Updated kill chain model could help improve cybersecurity
An updated kill chain model based on an analysis of cybercriminals’ behaviour could help businesses stay ahead of evolving cyber attacks.
The Cognitive Attack Loop — developed by cybersecurity firm Carbon Black — identifies and breaks down three phases of cybercriminal behaviour — “Recon and Infiltrate”, “Maintain and Manipulate” and “Execute and Exfiltrate” — and provides advice on how chief information security officers (CISOs) and security professionals can combat each phase.
It’s outlined in a white paper, called Cognitions of a Cybercriminal: Introducing the Cognitive Attack Loop and the 3 Phases of Cybercriminal Behaviour, which likens each action to those seen in a poker game.
For example, in the Recon and Infiltration phase, cybercriminals select a target (or a poker table), “gather intel” on the best way to access that target (look for tells) and “exploit” their vulnerabilities (raise the stakes to see what the table’s response is). They might also attack an organisation via email, phone or other electronic means. This method is called social engineering and in this case, the criminal might be “making outlandish bluffs or faking a tell to throw you off your game”, according to the white paper.
In the Maintain and Manipulate phase, attackers will likely attempt to expand their control over the target system and adapt their behaviours to evade the target’s defences (change strategies after a player has called their bluff). This may involve turning off security controls, adapting command and control protocols or hiding tools in the file system.
Finally, the Execute and Exfiltrate phase involves capturing more information (taking us back to the start of the cycle), moving data away from the target’s environment and into the attacker’s (taking the player’s chips), destroying information and using false actions to cover their tracks (bowing out of future hands or using fake tells to muddy your understanding of their behaviours).
The white paper also described security as a cycle of “prevention, response and detection” and suggests CISOs: obtain behavioural data that can be used for automating customised watchlists and pattern recognition, develop penetration tests to identify all viable attack paths and proactively learn about new threat behaviours and trends.
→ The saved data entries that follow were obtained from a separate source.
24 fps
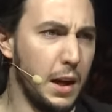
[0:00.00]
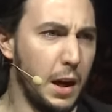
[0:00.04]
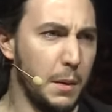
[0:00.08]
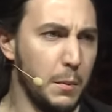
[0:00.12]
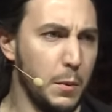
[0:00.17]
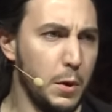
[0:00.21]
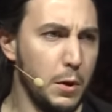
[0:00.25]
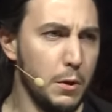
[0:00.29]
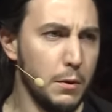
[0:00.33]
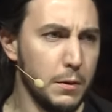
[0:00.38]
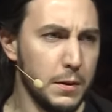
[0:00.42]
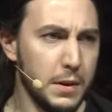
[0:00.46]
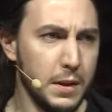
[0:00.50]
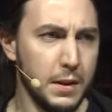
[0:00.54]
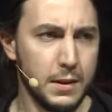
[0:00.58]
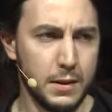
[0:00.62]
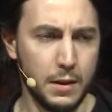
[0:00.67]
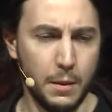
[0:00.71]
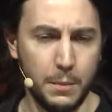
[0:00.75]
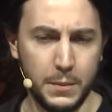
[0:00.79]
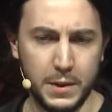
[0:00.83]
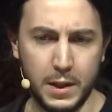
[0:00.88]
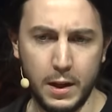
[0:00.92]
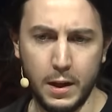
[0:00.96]
I'm using
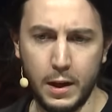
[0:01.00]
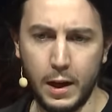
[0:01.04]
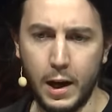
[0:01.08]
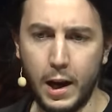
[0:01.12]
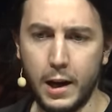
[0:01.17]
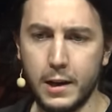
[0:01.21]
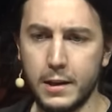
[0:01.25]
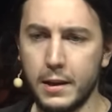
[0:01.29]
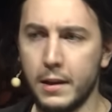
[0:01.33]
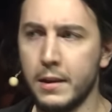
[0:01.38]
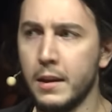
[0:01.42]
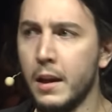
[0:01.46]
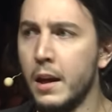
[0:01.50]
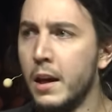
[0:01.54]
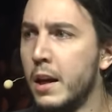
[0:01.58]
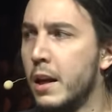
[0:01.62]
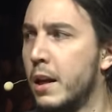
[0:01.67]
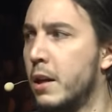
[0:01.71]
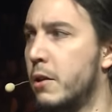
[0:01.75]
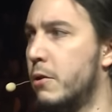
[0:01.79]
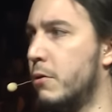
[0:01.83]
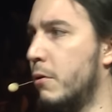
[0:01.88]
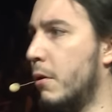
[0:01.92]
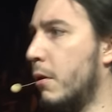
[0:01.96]
something like that?
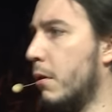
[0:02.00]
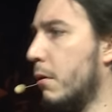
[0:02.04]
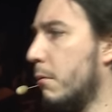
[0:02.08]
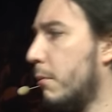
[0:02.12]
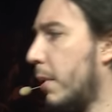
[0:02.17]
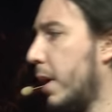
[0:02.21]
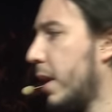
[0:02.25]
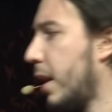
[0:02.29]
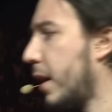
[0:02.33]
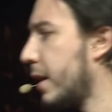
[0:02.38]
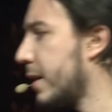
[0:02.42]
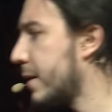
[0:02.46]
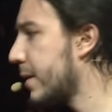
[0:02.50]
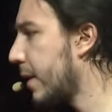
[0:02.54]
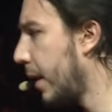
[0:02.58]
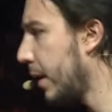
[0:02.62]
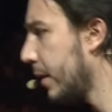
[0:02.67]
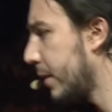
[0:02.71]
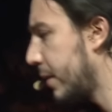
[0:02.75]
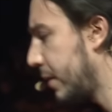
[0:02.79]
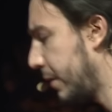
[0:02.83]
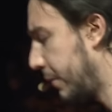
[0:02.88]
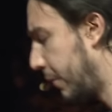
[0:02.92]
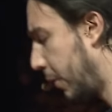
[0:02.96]
You know, when I
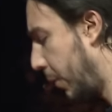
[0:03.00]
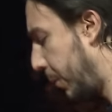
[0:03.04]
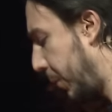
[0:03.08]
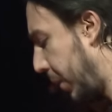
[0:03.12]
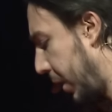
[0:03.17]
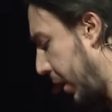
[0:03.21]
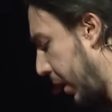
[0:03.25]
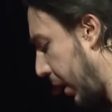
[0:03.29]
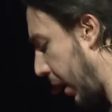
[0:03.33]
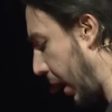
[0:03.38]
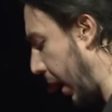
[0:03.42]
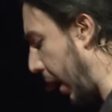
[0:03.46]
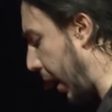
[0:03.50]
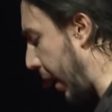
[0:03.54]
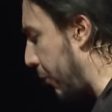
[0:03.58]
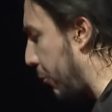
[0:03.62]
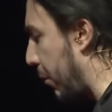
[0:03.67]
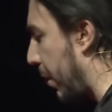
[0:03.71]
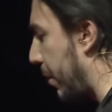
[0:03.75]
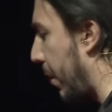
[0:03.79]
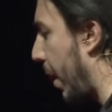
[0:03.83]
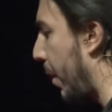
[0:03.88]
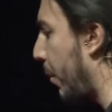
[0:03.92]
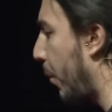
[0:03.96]
start developing, I
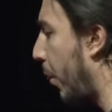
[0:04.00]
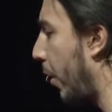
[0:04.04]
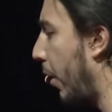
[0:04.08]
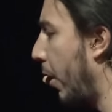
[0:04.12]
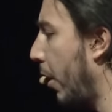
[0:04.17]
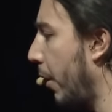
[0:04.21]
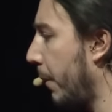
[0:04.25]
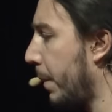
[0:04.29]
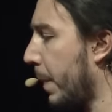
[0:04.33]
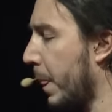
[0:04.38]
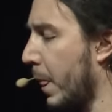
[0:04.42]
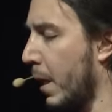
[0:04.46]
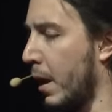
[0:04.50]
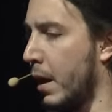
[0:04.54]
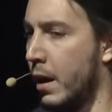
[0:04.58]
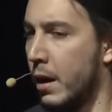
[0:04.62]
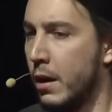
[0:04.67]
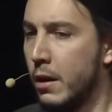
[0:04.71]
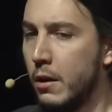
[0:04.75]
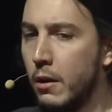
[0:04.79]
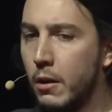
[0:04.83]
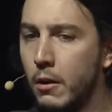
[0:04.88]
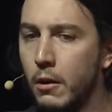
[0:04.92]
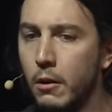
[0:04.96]
remember
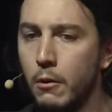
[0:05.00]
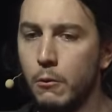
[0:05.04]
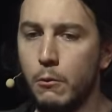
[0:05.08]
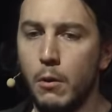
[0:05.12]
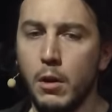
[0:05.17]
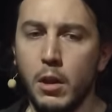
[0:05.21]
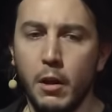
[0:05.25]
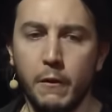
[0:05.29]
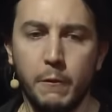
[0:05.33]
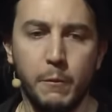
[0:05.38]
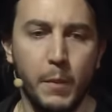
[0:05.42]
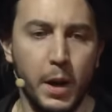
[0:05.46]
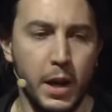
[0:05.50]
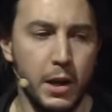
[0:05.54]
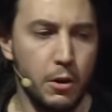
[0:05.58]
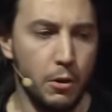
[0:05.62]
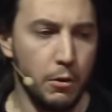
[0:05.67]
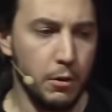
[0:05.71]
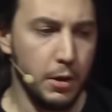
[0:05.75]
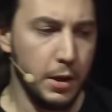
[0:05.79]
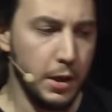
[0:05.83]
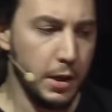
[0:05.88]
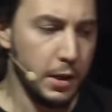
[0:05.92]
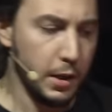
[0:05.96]
one of my
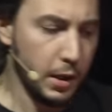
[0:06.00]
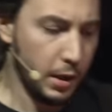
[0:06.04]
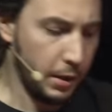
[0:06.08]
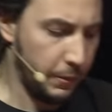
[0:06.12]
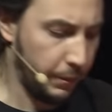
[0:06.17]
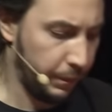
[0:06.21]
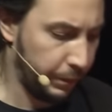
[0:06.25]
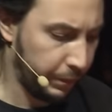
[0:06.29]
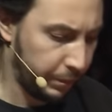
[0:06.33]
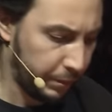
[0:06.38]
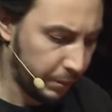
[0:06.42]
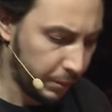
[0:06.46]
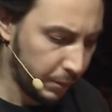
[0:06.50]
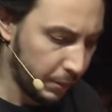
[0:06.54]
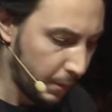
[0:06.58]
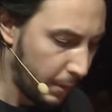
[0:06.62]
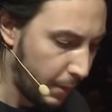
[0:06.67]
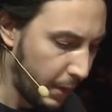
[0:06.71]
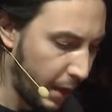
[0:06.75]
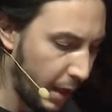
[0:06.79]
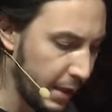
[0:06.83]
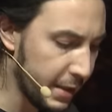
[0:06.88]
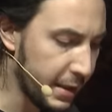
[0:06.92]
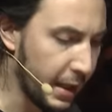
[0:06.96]
colleagues
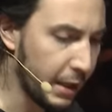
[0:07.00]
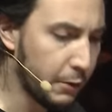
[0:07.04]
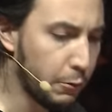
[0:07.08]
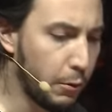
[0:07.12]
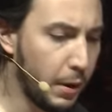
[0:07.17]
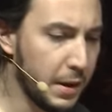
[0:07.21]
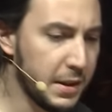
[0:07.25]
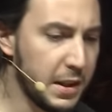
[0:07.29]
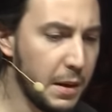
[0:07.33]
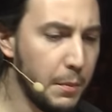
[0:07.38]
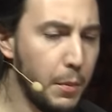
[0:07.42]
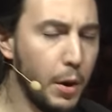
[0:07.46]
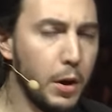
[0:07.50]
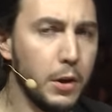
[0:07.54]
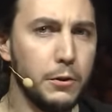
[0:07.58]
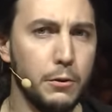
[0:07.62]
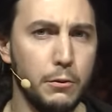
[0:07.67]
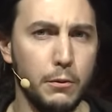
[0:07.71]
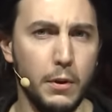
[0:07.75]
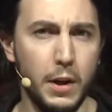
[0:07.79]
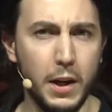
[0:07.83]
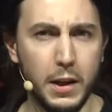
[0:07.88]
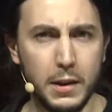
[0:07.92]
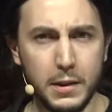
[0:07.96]
that was able
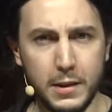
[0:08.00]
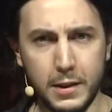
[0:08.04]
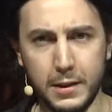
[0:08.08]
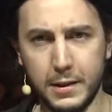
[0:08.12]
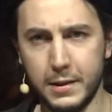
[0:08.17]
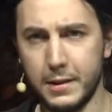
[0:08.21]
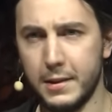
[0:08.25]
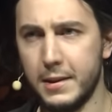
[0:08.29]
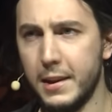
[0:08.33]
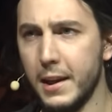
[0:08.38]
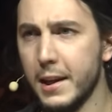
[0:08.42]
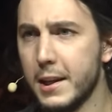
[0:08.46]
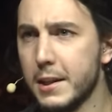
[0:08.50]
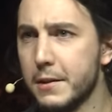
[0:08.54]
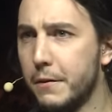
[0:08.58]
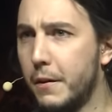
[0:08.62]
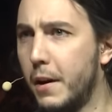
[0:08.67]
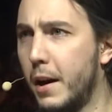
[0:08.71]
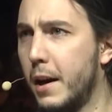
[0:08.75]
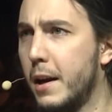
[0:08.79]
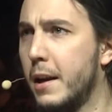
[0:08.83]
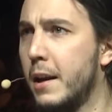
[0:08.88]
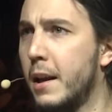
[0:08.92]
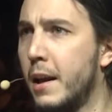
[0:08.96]
to edit text
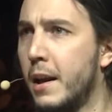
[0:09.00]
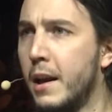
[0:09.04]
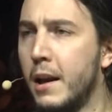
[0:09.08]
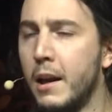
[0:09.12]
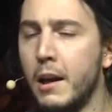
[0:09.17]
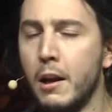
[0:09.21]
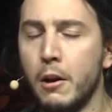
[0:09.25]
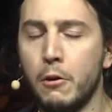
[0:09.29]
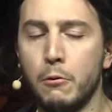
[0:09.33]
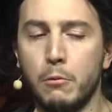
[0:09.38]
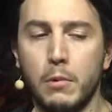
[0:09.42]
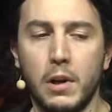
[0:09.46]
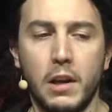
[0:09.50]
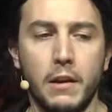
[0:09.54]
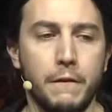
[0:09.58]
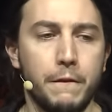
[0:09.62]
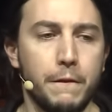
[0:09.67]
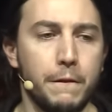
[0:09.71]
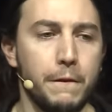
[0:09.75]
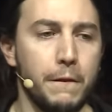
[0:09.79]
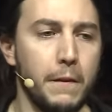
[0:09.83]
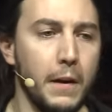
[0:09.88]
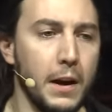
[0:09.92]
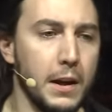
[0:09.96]
file really
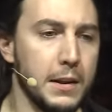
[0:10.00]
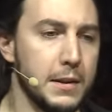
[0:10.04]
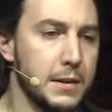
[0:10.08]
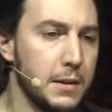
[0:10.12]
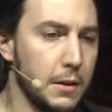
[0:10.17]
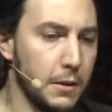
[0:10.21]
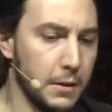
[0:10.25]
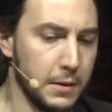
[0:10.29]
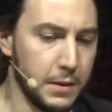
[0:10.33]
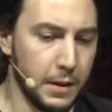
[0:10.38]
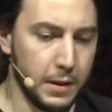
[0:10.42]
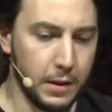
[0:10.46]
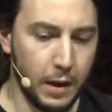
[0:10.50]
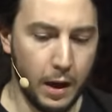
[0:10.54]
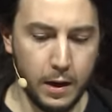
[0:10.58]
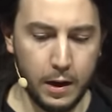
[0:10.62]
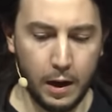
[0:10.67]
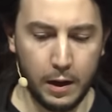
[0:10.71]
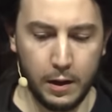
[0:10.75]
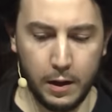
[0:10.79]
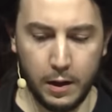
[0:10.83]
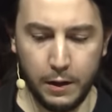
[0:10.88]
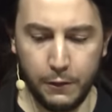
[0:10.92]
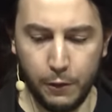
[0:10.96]
faster than I
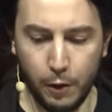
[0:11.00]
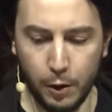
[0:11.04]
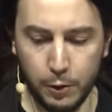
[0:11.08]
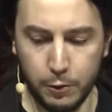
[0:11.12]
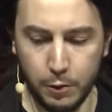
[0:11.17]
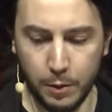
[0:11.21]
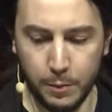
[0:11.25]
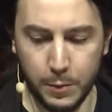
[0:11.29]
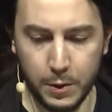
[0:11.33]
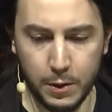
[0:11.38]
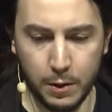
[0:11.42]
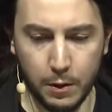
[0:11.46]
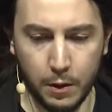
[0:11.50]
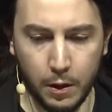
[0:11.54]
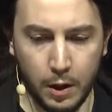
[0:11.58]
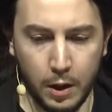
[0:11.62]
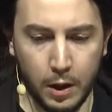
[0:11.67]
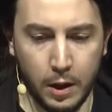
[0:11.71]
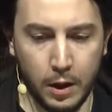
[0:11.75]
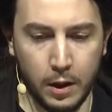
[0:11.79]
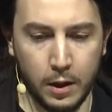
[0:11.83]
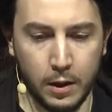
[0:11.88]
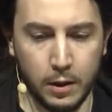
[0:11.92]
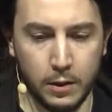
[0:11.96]
can ever dream. So
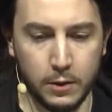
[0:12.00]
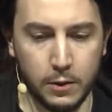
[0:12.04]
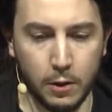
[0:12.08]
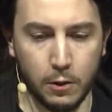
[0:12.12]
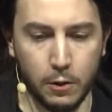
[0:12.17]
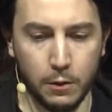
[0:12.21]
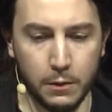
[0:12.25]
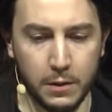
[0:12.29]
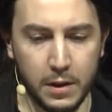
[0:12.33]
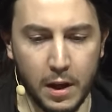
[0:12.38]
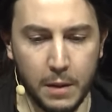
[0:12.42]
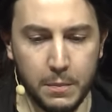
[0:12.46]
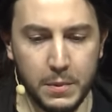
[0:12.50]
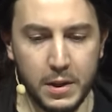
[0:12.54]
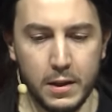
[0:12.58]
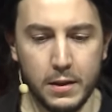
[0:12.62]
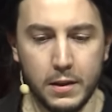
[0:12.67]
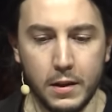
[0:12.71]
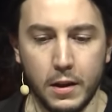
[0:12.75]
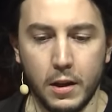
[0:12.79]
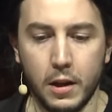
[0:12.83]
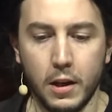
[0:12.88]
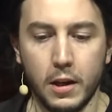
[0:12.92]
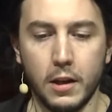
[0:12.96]
the concept
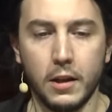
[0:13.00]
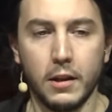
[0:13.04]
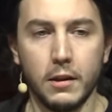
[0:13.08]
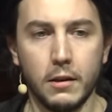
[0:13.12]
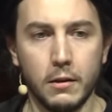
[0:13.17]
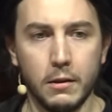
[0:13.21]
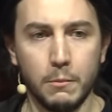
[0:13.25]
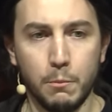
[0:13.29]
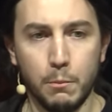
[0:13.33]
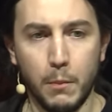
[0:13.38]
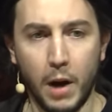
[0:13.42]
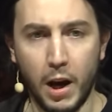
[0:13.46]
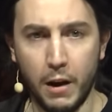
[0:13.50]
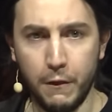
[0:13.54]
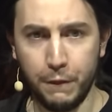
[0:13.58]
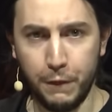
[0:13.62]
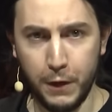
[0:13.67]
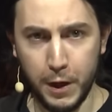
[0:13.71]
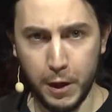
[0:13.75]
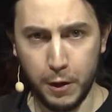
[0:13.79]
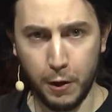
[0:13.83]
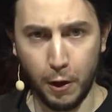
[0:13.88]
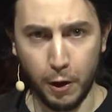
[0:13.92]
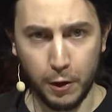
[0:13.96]
is my
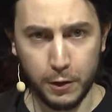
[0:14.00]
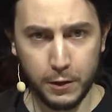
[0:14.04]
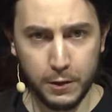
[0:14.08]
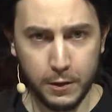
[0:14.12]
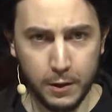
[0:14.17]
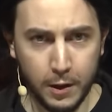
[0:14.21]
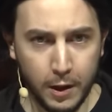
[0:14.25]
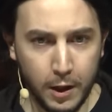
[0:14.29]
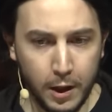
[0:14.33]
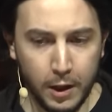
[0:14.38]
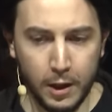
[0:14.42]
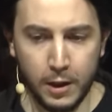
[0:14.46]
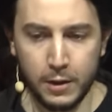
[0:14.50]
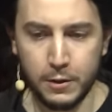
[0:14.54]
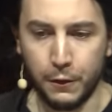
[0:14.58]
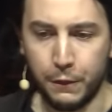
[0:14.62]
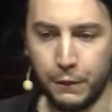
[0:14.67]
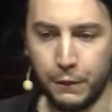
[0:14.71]
fingers. The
Carbon Black’s Chief Cybersecurity Officer and the paper’s primary author, Tom Kellermann, believes this approach will help defenders better understand the root cause of attacks, the way cybercriminals think and their intent — allowing defenders to pick up cybercriminals’ tells for faster attack detection and stronger, more adaptive security.
“The more insight defenders have into cybercriminal behavior, the more effective technology can be in recognising and stopping suspicious activity,” Kellermann said.
“The patterns we see in attack data transcend any individual attack and allow us to provide protection against a broad set of threats without relying on specific pre-discovered indicators of compromise (IOCs).”